Take, for instance, the buyer B39A88, who last week purchased this collection by the artist “Foswell Banks.” (Who may or may not be this reporter.) The payment record is there and the art is on OpenSea. But under the ERC-721 tab the NFT tied to the artwork is nowhere to be seen. We know, however, that it is online; it’s just not compatible with Etherscan.
Mystery solved
In the end, it turns out that the case of Kuennen’s missing NFT came down to two causes: a terms of service violation on OpenSea that resulted in the image being suppressed, and an unreadable ERC-1155 standard that made it inaccessible on Etherscan. We know this because we reached out to OpenSea CTO Alex Attalah and he took a look at Kuennen’s Moon Ticket screenshot.
“Checked our moderator logs,” Attalah wrote. “The creator made a collection, our mods saw it and initially it looked good and non-Elon related.

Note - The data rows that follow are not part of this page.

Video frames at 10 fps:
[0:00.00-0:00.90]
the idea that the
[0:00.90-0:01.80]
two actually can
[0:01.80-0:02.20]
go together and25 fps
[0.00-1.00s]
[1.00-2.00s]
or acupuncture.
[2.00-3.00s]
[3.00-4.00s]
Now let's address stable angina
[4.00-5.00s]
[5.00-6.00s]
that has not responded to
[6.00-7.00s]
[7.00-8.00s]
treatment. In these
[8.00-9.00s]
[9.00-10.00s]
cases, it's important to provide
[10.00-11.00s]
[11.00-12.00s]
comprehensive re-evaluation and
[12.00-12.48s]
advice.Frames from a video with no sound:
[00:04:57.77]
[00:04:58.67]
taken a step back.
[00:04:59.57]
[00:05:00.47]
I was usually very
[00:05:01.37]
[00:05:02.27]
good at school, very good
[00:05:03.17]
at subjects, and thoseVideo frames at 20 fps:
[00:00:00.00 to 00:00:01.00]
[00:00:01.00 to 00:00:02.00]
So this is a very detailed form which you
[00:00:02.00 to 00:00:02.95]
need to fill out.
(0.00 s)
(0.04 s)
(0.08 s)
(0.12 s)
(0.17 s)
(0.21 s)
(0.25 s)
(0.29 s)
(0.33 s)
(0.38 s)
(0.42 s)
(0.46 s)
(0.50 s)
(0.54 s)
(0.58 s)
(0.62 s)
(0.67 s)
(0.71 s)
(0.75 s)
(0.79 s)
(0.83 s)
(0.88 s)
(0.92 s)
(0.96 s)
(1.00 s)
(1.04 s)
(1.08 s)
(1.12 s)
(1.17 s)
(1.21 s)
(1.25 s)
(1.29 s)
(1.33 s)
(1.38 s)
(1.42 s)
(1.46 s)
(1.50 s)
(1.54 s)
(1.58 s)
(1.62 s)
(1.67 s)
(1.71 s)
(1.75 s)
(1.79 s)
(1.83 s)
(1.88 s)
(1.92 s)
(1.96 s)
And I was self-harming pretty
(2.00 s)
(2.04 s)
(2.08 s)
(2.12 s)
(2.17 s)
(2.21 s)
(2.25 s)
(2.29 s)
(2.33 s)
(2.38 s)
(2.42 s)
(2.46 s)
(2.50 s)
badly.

Then they modified it significantly to look like a SpaceX collection (including an official-looking SpaceX banner), and users started to report items including ‘Moon ticket #29’. Our team took it down before other users were deceived by it.”
“Unless there’s a blue checkmark on the collection, we ask buyers to do their research in our TOS,” he added. “Your friend still owns the item in his wallet, though—nothing is being removed from it. Just OpenSea’s TOS means we can’t show it.”
Atallah recommended that Kuennen simply hook up his wallet to a different marketplace, such as Rarible, where it might not have been taken down.
Kuennen did just that, and returned to us with something of a half-victory: A screenshot in the “collectibles” section of his new Rarible wallet showing, in place of a 404, a blank frame where the image should have been. The image was still either being suppressed or was removed at the source, but Rarible showed that the NFT existed—unlike OpenSea, which plans to replace its impenetrable 404 banner with a proper notification soon, said Atallah.
This is all illustrative of a common problem with Ethereum and cryptocurrencies generally, which despite being immutable and unhackable and abstractly perfect can only be taken advantage of via unreliable third-party applications.
Kuennen, for his part, seemed a little nonplussed. “While I still don’t understand what has happened at least it is still somewhere,” he said via WhatsApp. “Yay.”
He wondered whether there was any way he could restore the image without having to gaze into the blockchain itself. Probably not. Could he, at least, somehow restore the link to the image? But where was it even hosted? Was it even hosted? None of this seemed even remotely hopeful. The best bet, he figured, would be to just resell it as it is, and call it avant-garde.